Os inquéritos foram abertos com base nas delações da Odebrecht, mas Fachin entendeu que as investigações não tinham relação com o escândalo de corrupção da Petrobras e, por isso, deveriam seguir a regra geral e serem distribuídas por sorteio a outros ministros. Um terceiro processo, envolvendo o líder do PT na Câmara, deputado Carlos Zarattini, também será encaminhado a outro magistrado.

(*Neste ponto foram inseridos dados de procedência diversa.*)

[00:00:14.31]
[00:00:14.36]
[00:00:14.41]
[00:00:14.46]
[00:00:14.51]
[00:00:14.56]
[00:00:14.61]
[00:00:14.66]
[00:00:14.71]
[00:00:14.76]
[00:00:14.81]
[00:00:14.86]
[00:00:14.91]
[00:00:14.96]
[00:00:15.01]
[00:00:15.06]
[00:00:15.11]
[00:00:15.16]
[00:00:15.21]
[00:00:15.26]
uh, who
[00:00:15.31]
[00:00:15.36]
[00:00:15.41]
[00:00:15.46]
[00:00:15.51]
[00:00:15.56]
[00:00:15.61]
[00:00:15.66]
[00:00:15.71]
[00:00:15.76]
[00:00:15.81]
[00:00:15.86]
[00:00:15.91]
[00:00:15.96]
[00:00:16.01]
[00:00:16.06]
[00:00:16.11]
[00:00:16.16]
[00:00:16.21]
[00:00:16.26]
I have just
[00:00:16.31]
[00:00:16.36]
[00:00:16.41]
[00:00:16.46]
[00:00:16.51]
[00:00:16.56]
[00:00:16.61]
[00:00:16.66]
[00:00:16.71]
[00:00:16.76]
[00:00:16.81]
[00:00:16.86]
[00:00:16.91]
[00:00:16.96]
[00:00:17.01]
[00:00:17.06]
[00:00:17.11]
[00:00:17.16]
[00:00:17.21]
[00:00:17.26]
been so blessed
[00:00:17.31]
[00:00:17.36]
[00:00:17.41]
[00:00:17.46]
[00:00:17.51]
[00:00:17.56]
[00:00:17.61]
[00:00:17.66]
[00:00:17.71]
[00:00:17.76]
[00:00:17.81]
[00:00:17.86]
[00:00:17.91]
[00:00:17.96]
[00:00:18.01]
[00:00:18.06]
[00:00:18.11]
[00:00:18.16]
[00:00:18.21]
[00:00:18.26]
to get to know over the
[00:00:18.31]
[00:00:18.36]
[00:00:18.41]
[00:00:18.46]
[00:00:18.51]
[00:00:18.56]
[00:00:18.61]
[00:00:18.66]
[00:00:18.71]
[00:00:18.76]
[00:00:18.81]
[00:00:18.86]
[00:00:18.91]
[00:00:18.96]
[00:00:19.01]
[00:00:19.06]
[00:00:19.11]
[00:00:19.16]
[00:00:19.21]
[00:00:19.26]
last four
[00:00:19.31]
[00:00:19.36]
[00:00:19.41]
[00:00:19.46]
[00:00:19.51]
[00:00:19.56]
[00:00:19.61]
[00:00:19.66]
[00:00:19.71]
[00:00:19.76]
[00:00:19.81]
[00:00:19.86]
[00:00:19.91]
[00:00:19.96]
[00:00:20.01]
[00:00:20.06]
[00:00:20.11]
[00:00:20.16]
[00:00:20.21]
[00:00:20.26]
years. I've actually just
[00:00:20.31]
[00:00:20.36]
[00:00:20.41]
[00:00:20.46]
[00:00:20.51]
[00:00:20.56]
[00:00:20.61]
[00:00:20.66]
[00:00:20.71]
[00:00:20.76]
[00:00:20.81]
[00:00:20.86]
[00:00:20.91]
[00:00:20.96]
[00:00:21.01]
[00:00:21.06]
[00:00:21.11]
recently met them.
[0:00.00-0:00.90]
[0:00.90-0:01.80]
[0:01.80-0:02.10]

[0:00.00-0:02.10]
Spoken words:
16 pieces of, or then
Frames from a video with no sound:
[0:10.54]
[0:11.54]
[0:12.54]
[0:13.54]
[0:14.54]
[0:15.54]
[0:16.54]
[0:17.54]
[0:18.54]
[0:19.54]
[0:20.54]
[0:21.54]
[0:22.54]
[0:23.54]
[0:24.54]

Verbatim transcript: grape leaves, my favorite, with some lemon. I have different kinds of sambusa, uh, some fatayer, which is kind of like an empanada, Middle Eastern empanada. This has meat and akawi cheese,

O inquérito que tem Pedro Paulo e Paes como investigados, por exemplo, investiga se os dois receberam propina da Odebrecht para que a empresa fosse privilegiada em contratos relativos à Olimpíada de 2016, realizada no Rio.

Betinho Gomes

Já o inquérito que tem como um dos envolvidos Betinho Gomes, trata do suposto repasse de valores ao parlamentar e a outros candidatos nos anos de 2012 a 2014, "na busca de favorecimento no empreendimento Reserva do Paiva, situado no Cabo de Santo Agostinho (PE)".

Zarattini, por sua vez, é citado por suposta atuação junto à Previ, para que o fundo de previdência privada dos funcionários do Banco do Brasil adquirisse imóveis de empreendimento construído e comercializado pela Odebrecht, supostamente recebendo valores como contrapartida dessas ações.

Todos os citados negam irregularidades.